INPUT DATA:
###
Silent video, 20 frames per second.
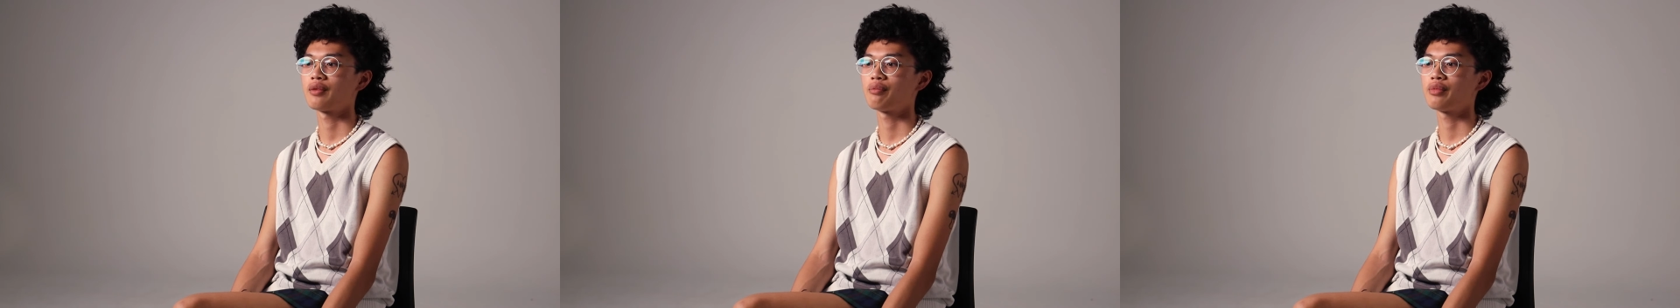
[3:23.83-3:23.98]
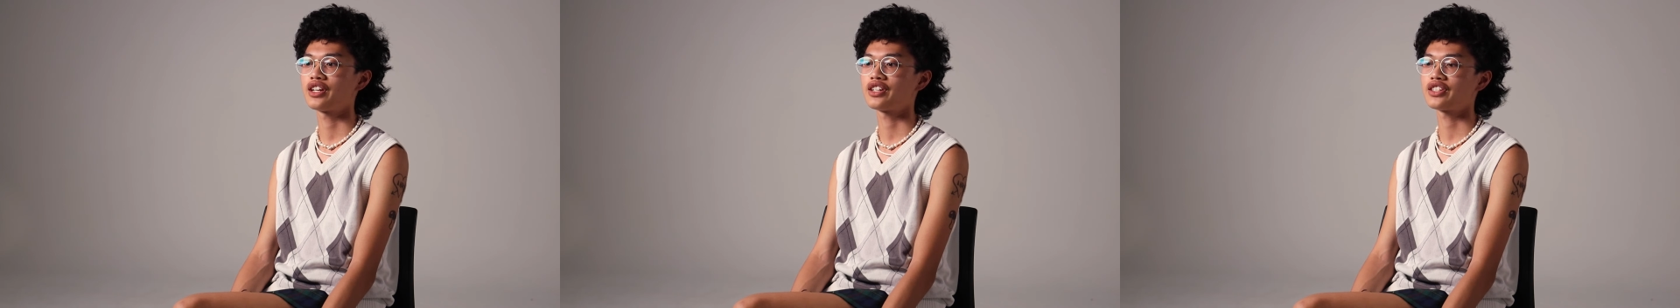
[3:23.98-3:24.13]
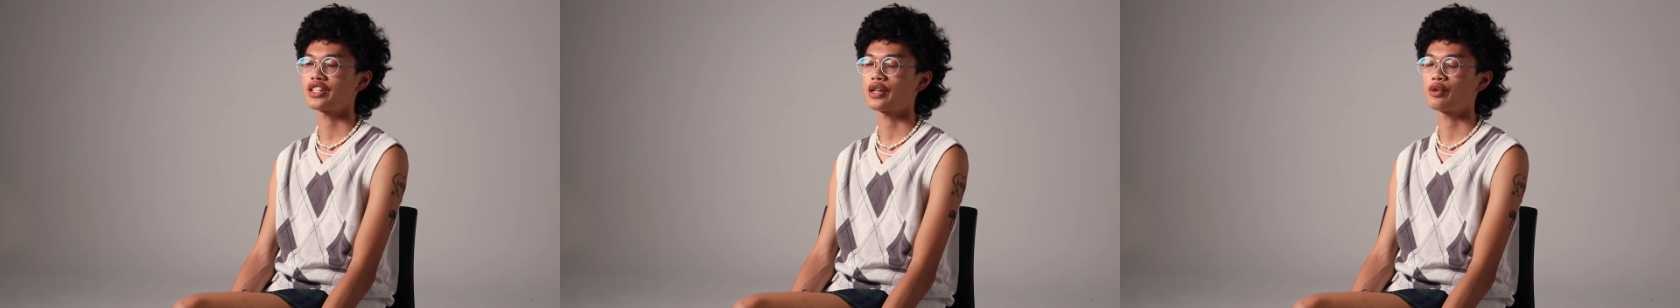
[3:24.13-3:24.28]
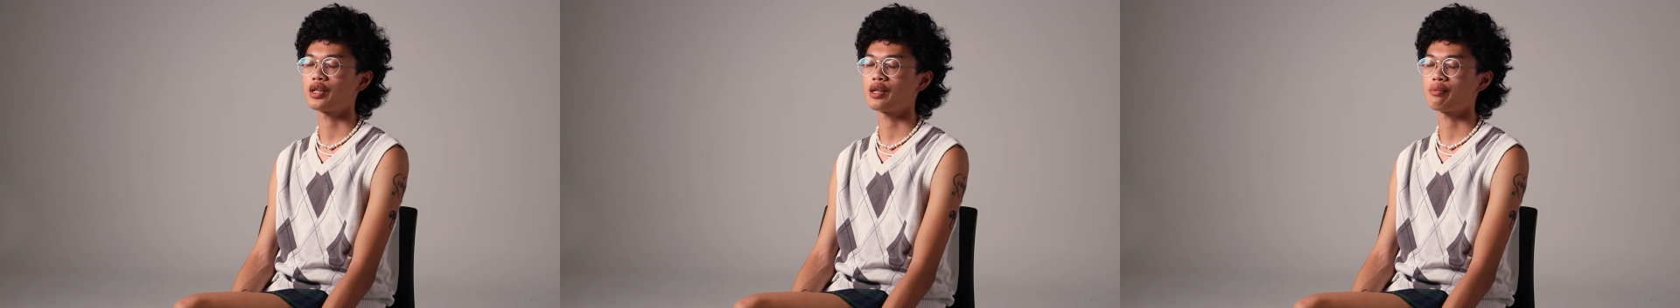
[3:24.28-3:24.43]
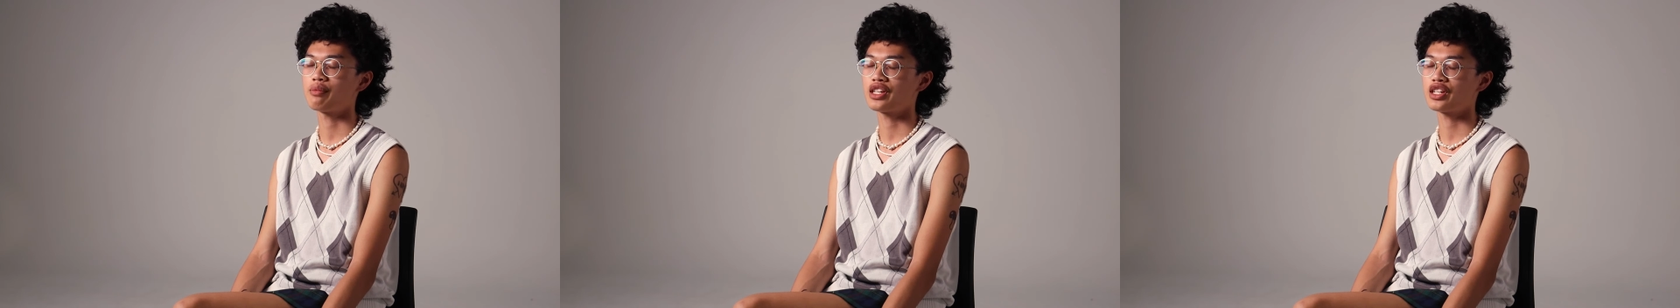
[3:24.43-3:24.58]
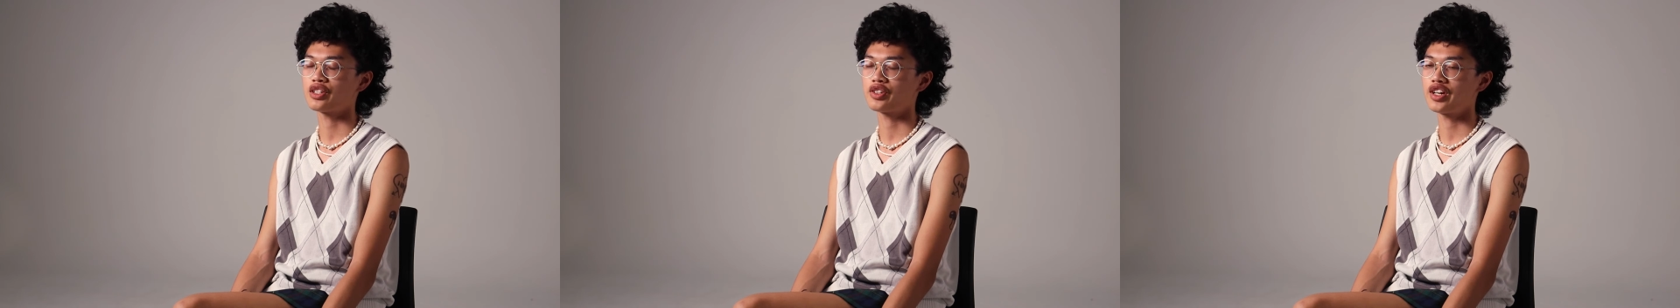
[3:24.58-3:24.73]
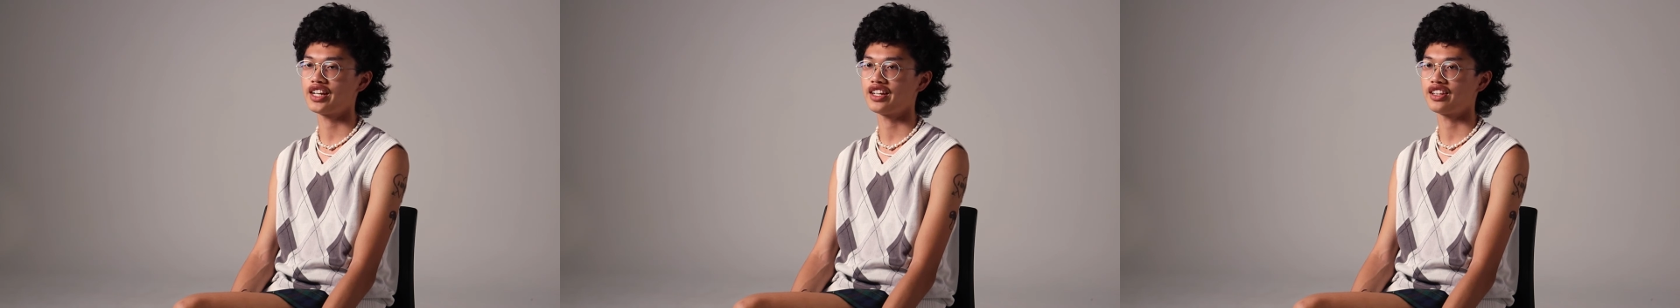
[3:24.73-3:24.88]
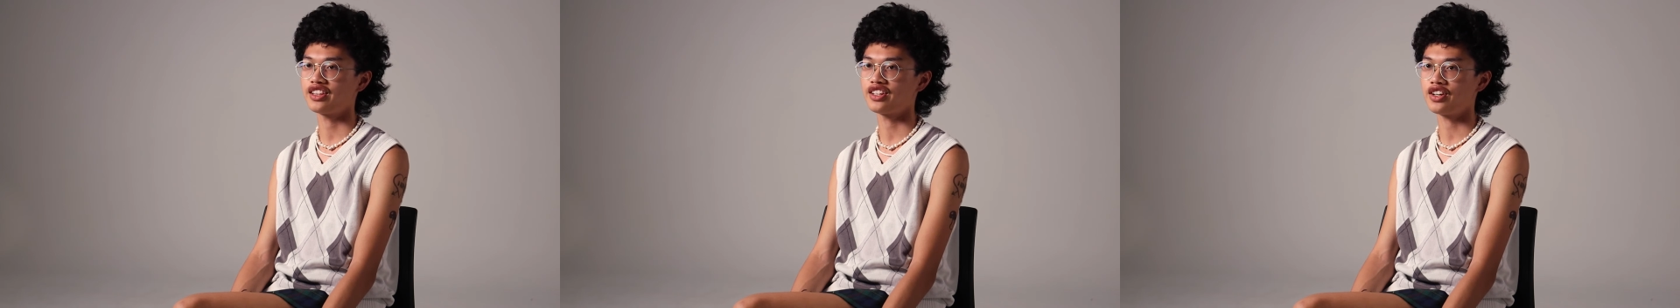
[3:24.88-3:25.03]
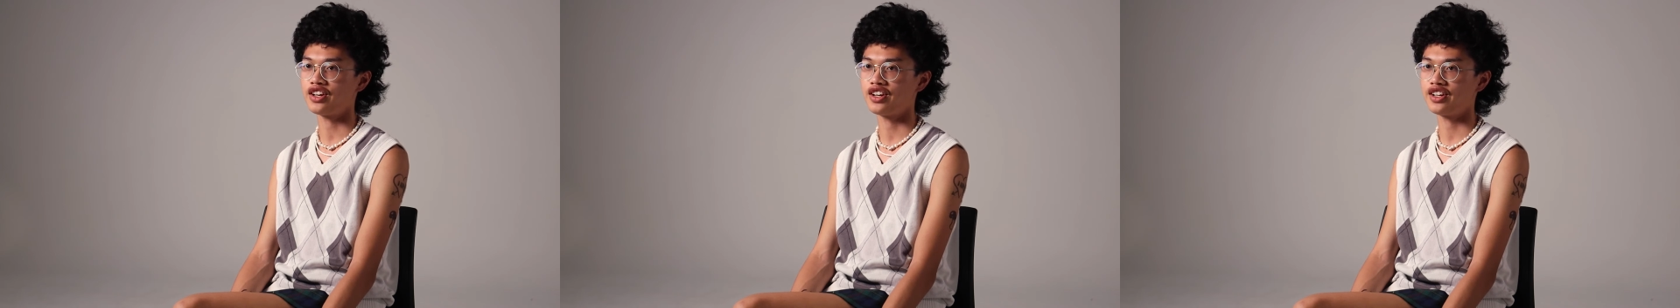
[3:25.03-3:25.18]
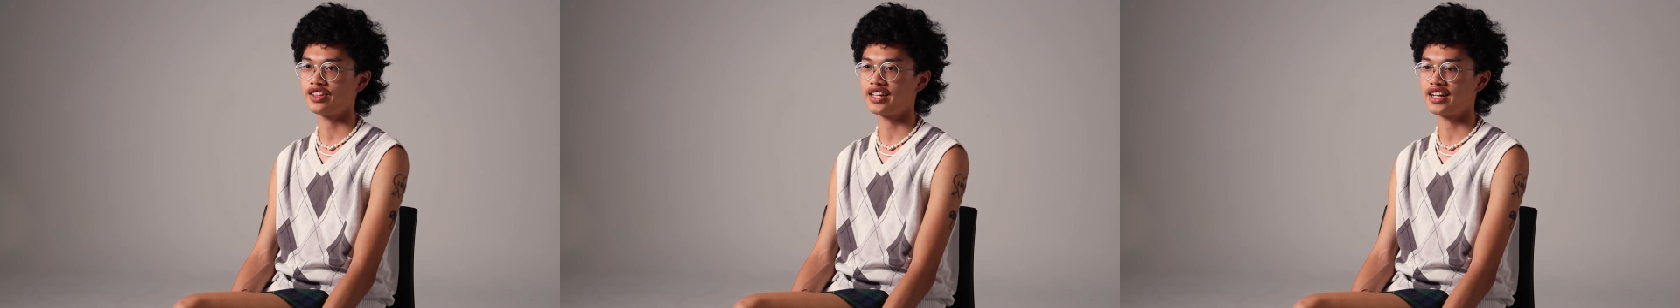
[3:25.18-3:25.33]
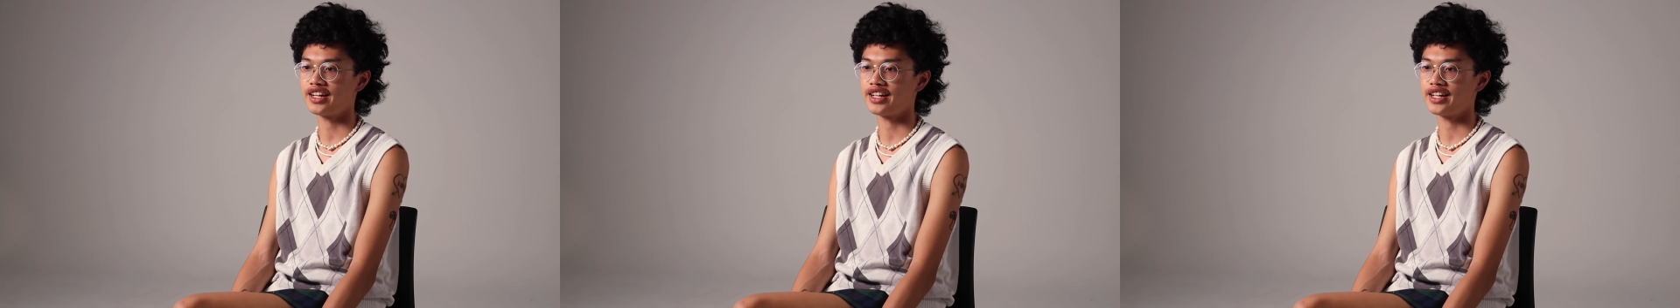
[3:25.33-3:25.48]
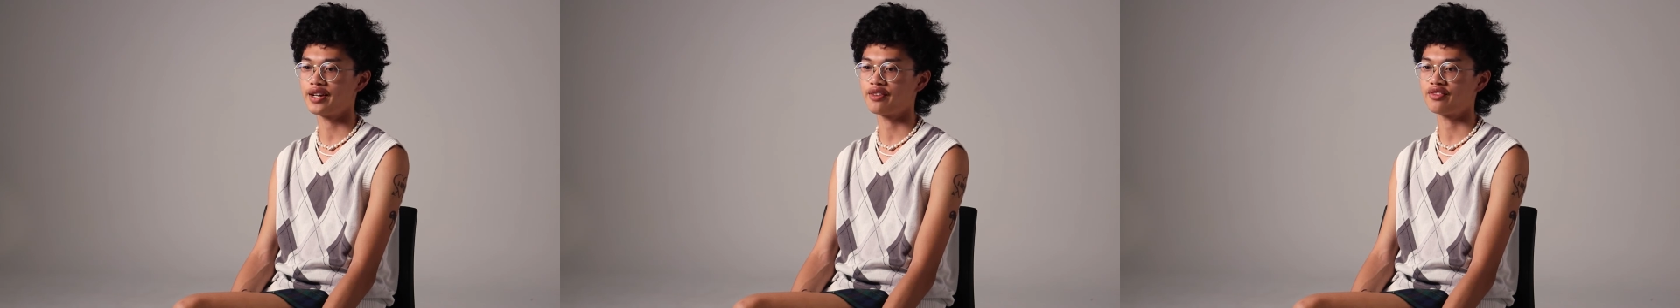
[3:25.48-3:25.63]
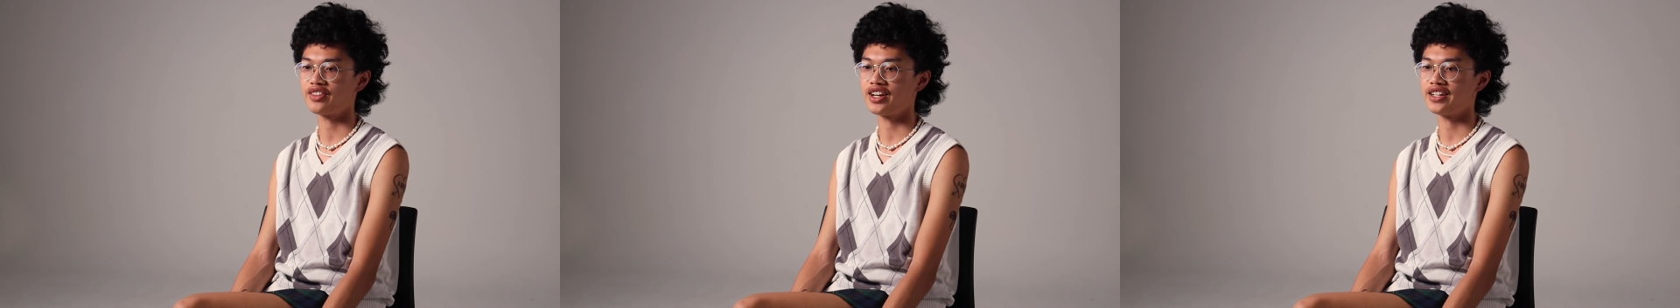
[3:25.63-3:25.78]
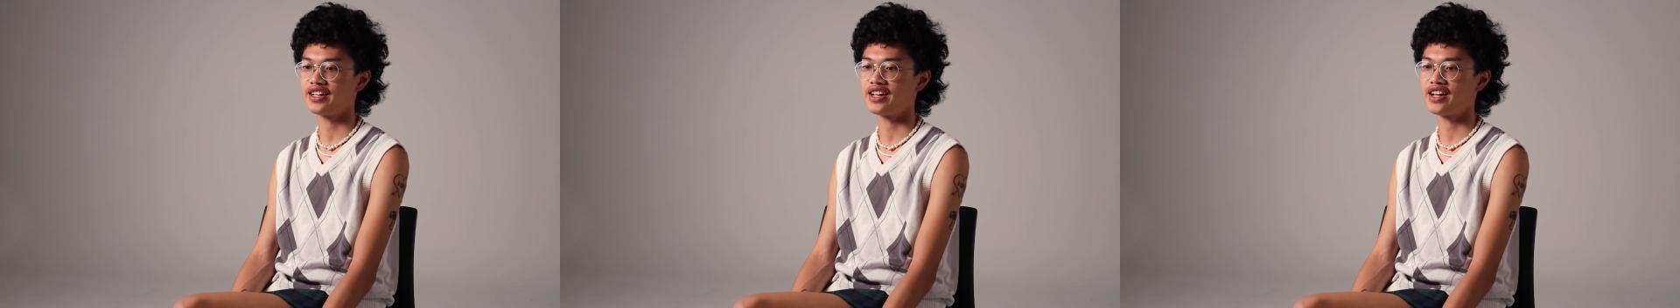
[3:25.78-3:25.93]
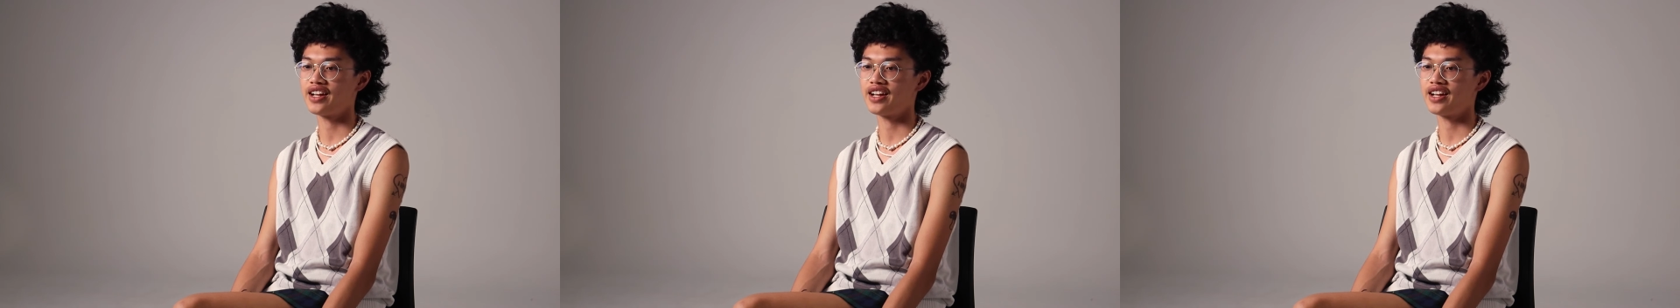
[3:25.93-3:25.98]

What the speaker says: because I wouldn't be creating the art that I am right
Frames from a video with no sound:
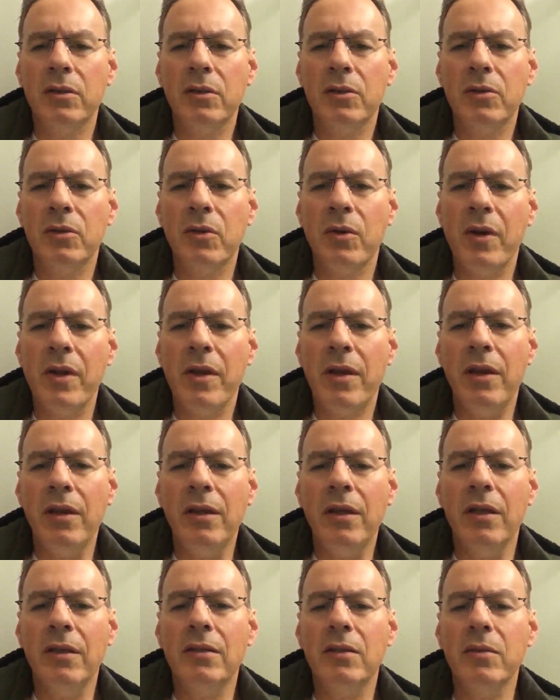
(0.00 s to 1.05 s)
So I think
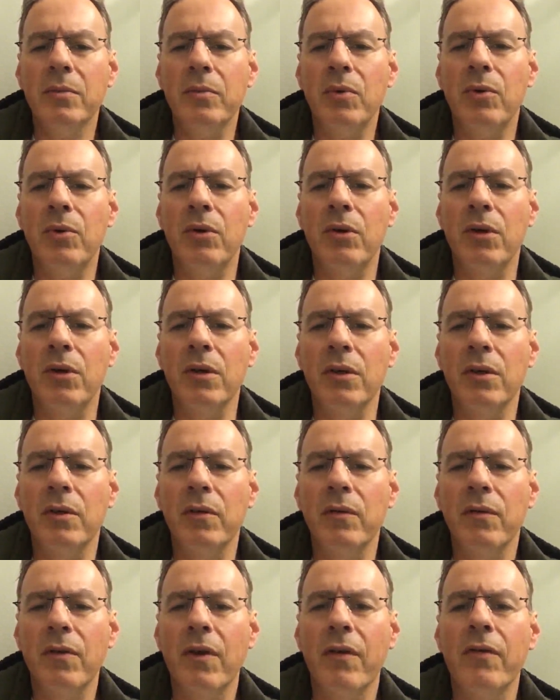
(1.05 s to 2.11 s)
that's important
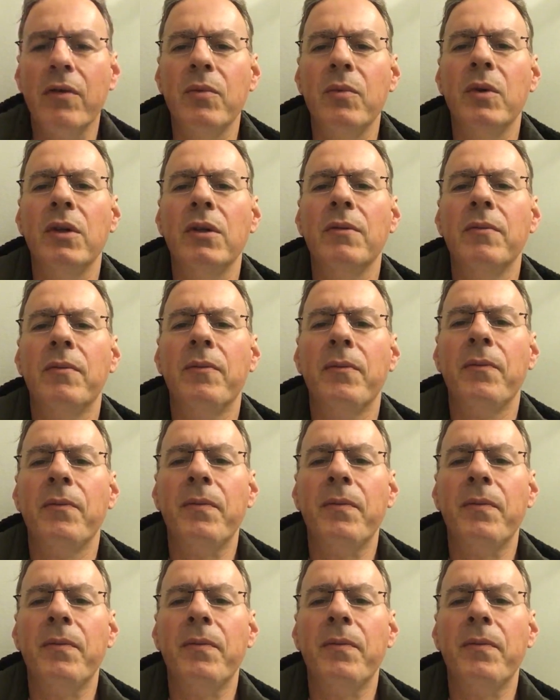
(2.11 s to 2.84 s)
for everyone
###
TASK PROMPT: Write out every entry above exactly, minus the pictures.

WORKED SOLUTION:
Silent video, 20 frames per second.
[3:23.83-3:23.98]
[3:23.98-3:24.13]
[3:24.13-3:24.28]
[3:24.28-3:24.43]
[3:24.43-3:24.58]
[3:24.58-3:24.73]
[3:24.73-3:24.88]
[3:24.88-3:25.03]
[3:25.03-3:25.18]
[3:25.18-3:25.33]
[3:25.33-3:25.48]
[3:25.48-3:25.63]
[3:25.63-3:25.78]
[3:25.78-3:25.93]
[3:25.93-3:25.98]

What the speaker says: because I wouldn't be creating the art that I am right
Frames from a video with no sound:
(0.00 s to 1.05 s)
So I think
(1.05 s to 2.11 s)
that's important
(2.11 s to 2.84 s)
for everyone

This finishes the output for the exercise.